24 Hours Unplugged


“If your house was on fire and you could only save one thing, what would it be?”

A question we’re all familiar with and one which has been known to reveal a lot about a person, this used to require a fairly substantial pause before answering. But when I was asked recently, I was secretly ashamed and visibly shocked at the response that left my mouth without me even having registered the question. The truth is, that as much as I would like to say something thoughtful and profound, my answer was “my iPhone.”
It made me think about what my mum has been telling me for a while- why would I struggle so much to live without my phone? Perhaps this is merely a pseudo-dependency; some kind of psychological glitch we could quite easily overcome if we actually tried to.
In a desperate attempt to relieve myself of this feeling, I set myself a challenge: last 24 hours without my iPhone. It turns out it’s easier said that done.
7:30 Being completely unprepared for life without my phone, I woke up half an hour late and having grown accustomed to throwing a pillow at my phone to muffle the alarm, I almost threw one at my mum.
8:45 I arrive in town, having suffered twenty minutes of sitting on the bus twiddling my thumbs, feeling serious withdrawal symptoms. It turns out that starring out of the windows and people-watching isn’t as appealing when you’re going through fallowfield as it may be in Paris.  A conclusion based on the presence of pyjama-clad university students leaving Lloyd’s pharmacy and the distinct lack of chic, dog walking Parisians. So, sadly, it didn’t live up to its “surprisingly therapeutic” reputation.
 iPhone 1. Me 0.
And so it continued…
The main problem I faced was this; my phone held my to do lists, something I am quite anal about. What on earth was I to do without my to do lists? Eventually I turned to pen and paper, but a post-it doesn’t sing to you to remind you to buy shampoo. Nor can it light up with the message that there’s a new sale starting at Topshop. Being without my phone forced me to do things the old fashioned way and actually use my memory.  I can often be seen running around like a headless chicken, proclaiming that I am simply too busy and have so little time, but unplugging myself from my phone has actually cleared my head. I spend less time procrastinating and more time actually ticking boxes on my to do list. I didn’t constantly feel the need to check Facebook or have a quick browse of Pinterest and so I managed to act like a normal, sane person who actually has plenty of time.

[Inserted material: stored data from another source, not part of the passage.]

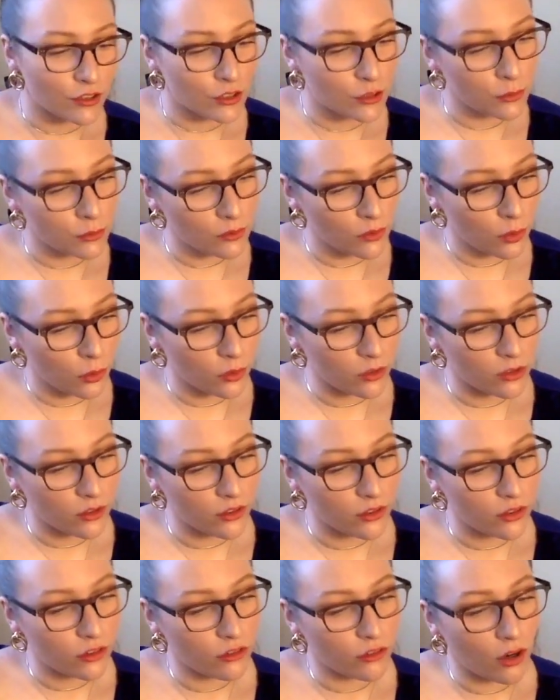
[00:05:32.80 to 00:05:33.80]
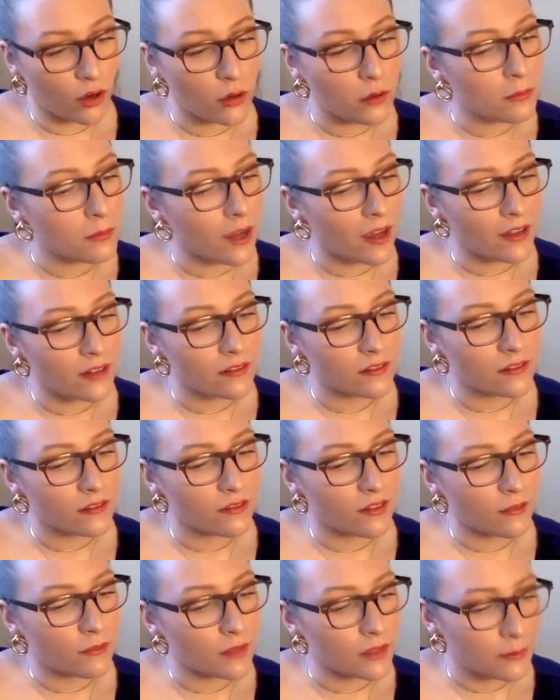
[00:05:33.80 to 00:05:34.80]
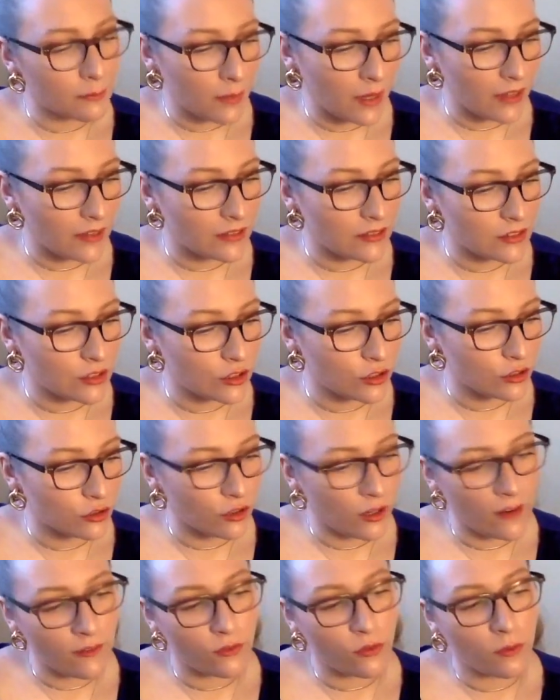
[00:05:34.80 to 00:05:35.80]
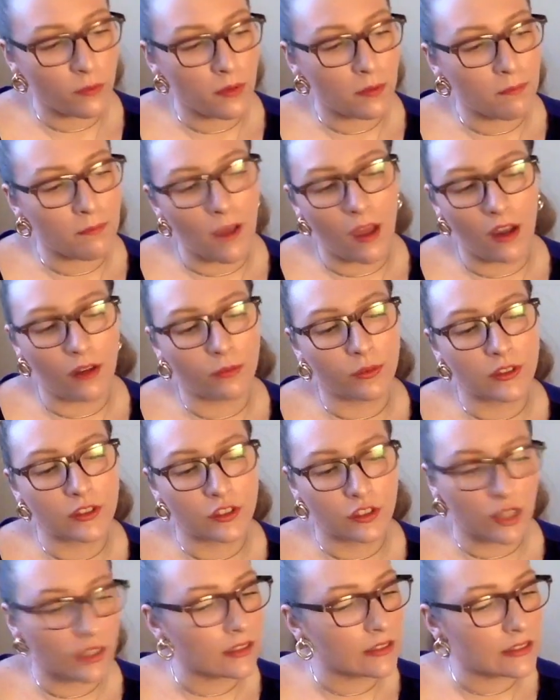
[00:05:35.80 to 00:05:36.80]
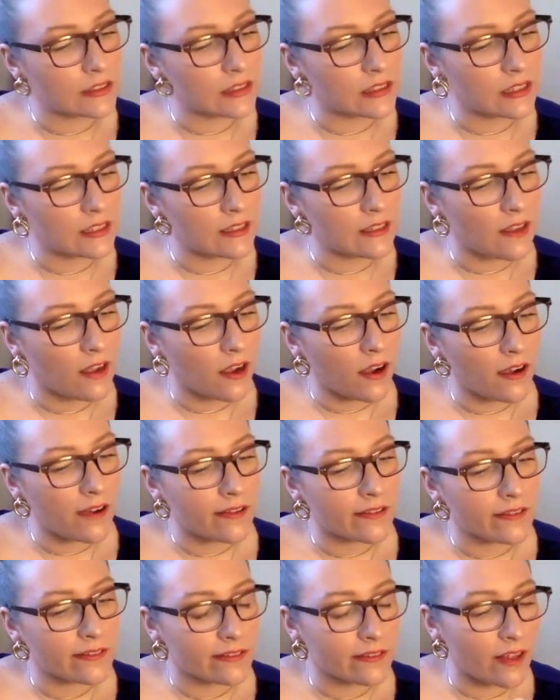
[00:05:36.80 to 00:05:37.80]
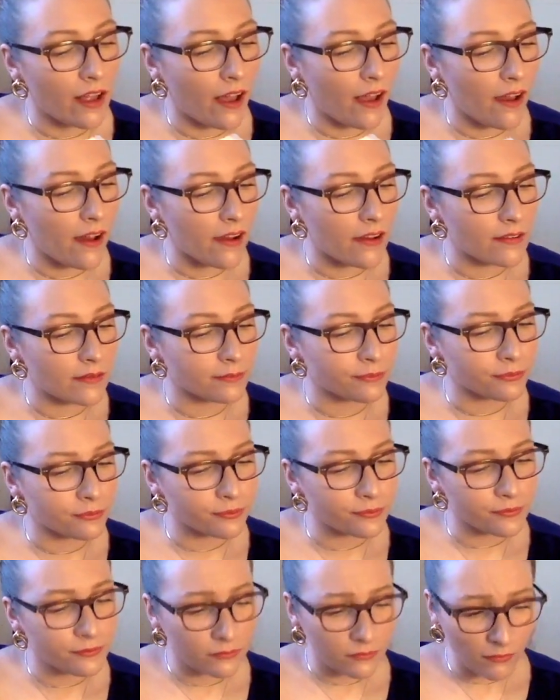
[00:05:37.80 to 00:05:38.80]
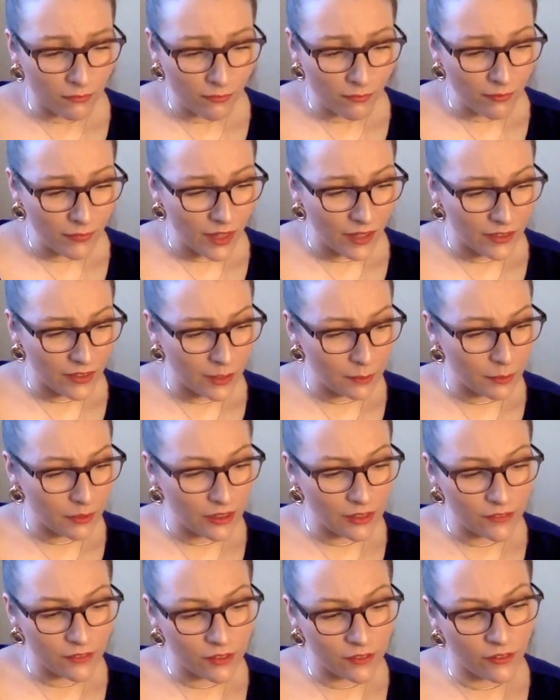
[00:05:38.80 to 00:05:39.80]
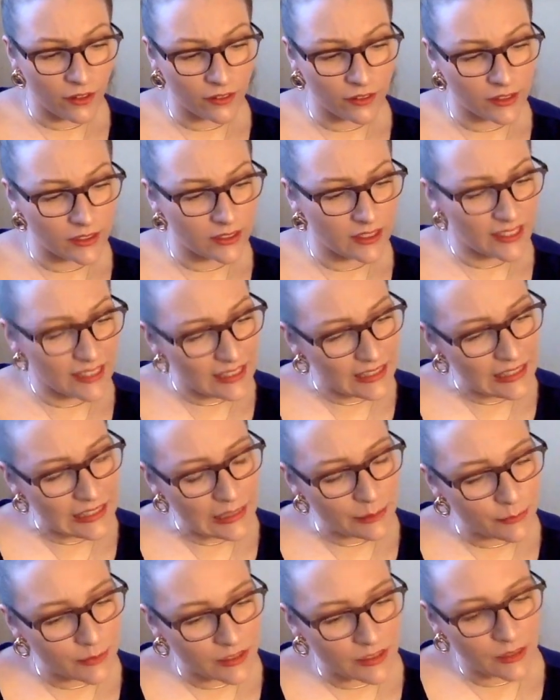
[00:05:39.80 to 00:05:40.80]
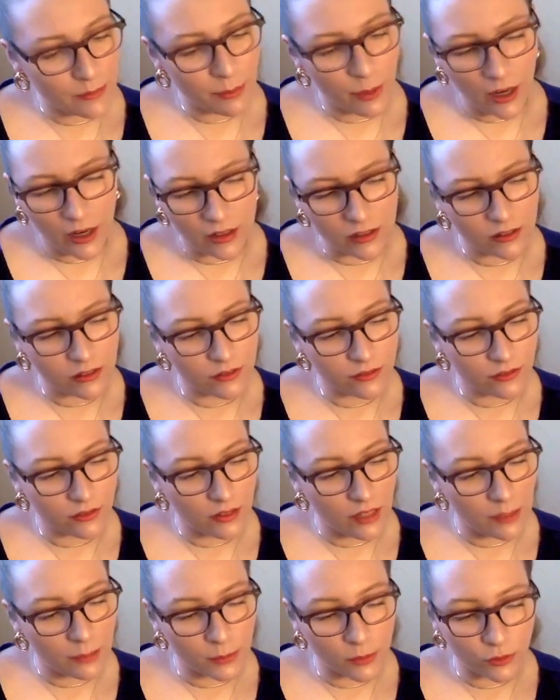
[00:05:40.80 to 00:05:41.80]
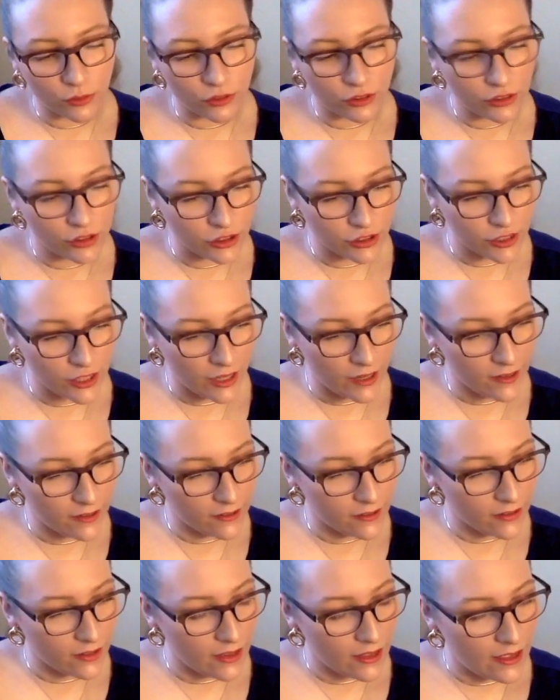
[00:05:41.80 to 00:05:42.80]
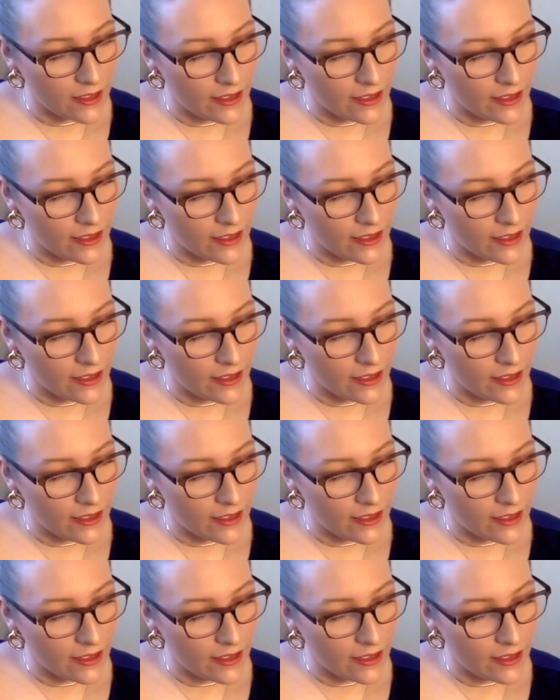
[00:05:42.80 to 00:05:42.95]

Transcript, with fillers: to lure grown men from their beds to drive women mad with jealousy. Uh, they believe their very skin emits a powerful aphrodisiac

But however liberating 24 hours was, the truth is that a life without a phone is one spent away from the rat-race of modern life. And as much as I would love to be someone who didn’t care about that, I do. After all, there must be a reason Apple have such a monopoly over our lives: my iPhone allows me to keep up with life instead of constantly chasing it. Quite frankly, I can’t run for very long without it.